The No Surprises Act intends to prevent patients from receiving unexpected bills for out-of-network care in emergency and select non-emergency settings. These requirements:
- Prohibit balance billing (billing a patient for the difference between the total cost of services being charged and the amount the insurance pays) for out-of-network emergency services and out-of-network non-emergency services provided at in-network facilities
- Require health plans to cover emergency services without prior authorization, regardless of whether the provider is in or out-of-network
- Require the health plan to cover the services as if they were in-network when emergency services are rendered by an out-of-network provider
- Require uninsured individuals receive a “good faith estimate” of total expected charges for a service before they receive the service
- Require providers to display public notices regarding the Act’s balance billing restrictions
- Prohibit out-of-network providers to balance bill the patient for non-emergency services rendered at an in-network facility.

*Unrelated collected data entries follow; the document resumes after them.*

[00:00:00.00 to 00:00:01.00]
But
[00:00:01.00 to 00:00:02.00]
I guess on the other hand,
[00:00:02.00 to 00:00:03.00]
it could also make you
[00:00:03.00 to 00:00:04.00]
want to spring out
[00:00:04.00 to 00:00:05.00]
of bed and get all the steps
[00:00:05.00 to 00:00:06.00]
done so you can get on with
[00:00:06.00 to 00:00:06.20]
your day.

The Act does not apply when patients are insured through government programs such as Medicare, Medicaid, or Tricare.
The regulations governing the No Surprises Act were issued over a fourteen-month period via two Interim Rules and one Final Rule. Due to the fragmented rule-making, providers faced significant challenges in interpreting and implementing the Act’s requirements. As a result, the Office of Healthcare Compliance and Privacy would like to thank the UConn Health Clinical Business Services and the Epic Revenue Cycle Departments for their work in implementing the Act’s many requirements.